In the pursuit of generating synthetic TCs, it is imperative to critically examine the inherent limitations, assumptions, and potential drawbacks associated with various model components that collectively constitute the RAFT model. The genesis and track models used here follow Emanuel et al.6 by generating storms as a random draw from the probability distribution of historical cyclone genesis points, then moving storms according to a weighted average of the ambient flow plus beta-drift. Notably, the track method employed here cannot capture the effects of nonlinear interactions between tropical and extratropical systems, therefore caution should be exercised in these cases. Since the beta-drift term is obtained from a specific pattern of large-scale environmental flows, adaptations may be necessary when applying this relationship to future climate scenarios. The intensity model used here has been trained on global data and thus may be extended globally, while at this time it has only been tested in the Atlantic basin. Additionally, as with any deep learning model, performance is expected to be better in regions with more frequent TC events than those with sparse events, which in part might explain the intensity model’s land-ocean bias.
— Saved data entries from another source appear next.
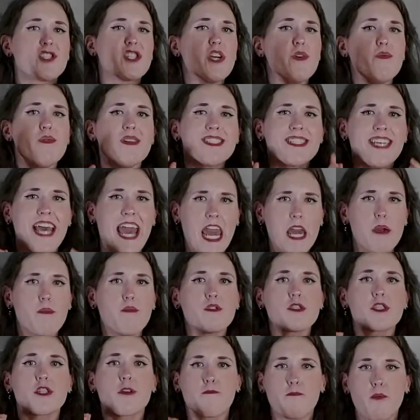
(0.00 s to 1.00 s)
she was
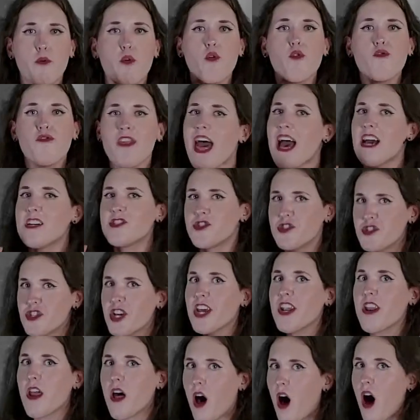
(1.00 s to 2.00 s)
able to pull that
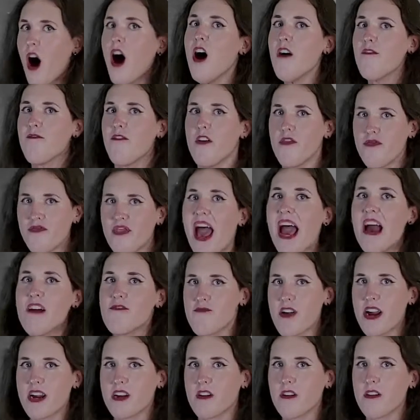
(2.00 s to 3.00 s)
shit off on that
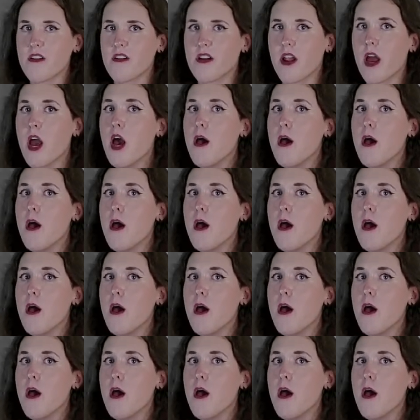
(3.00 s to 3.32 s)
record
Lastly, the rainfall model implemented in RAFT is the physics-based TCR model13,14,30 which we find to broadly underestimate TC-induced rainfall along the Atlantic and Gulf Coasts, and overestimate rainfall over the Florida peninsula. It’s important to highlight that this model assumes a fixed precipitation efficiency and is highly sensitive to the drag coefficient Cd, performing less satisfactorily when representing regions with large gradients in surface roughness23. Xi et al.30 found that TCR overestimates rainfall at the core and underestimates rainfall outside of the core, and other studies have found that TCR may not handle extratropical transition very well6,14,23, thus RAFT track and precipitation accuracy is expected to be best in areas where TCs have not yet transitioned to extratropical storms. Overall, the ability of these models to produce a multitude of synthetic TCs makes RAFT a valuable tool for advancing our understanding of TCs and improving preparedness for severe weather events.
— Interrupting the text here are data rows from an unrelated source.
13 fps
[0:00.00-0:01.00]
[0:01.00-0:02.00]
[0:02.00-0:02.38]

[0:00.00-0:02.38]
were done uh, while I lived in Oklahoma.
RAFT excels in simulating spatial variability in TC characteristics relevant for risk, such as TCF and the distribution of landfall locations. It also effectively captures basin-scale TC characteristics like translation speed, intensity, and rapid intensification. However, RAFT tends to underestimate extreme winds at landfall (Fig. 5b) and TC-induced precipitation over coastal regions (Fig. 6). Given these limitations, caution is advised when interpreting extreme wind and rainfall results at local-to-regional scales. Statistical bias-correcting techniques, such as quantile mapping31, can be employed to overcome these limitations and improve the potential of this data for risk assessment. While the track and intensity components of RAFT are interconnected, the framework offers flexibility for users, allowing the implementation of an alternative rainfall model suiting their requirements. To further address the challenges of simulating extreme rainfall near the coast, we are currently developing a deep-learning rainfall model specifically tailored for coastal risk assessment. Additionally, ongoing research efforts are focused on improving the spatial representation of storms and evaluating their impacts on risks such as urban flooding, power outages and damage to infrastructure. Our approach is also adaptable for future climate scenarios since RAFT can be driven by climate model simulations, and our upcoming work includes releasing RAFT simulations driven by CMIP6 future climate scenarios. Moreover, as RAFT is currently confined to the North Atlantic, plans are underway to expand its domain and increase the capability of RAFT to simulate synthetic TCs on a global scale.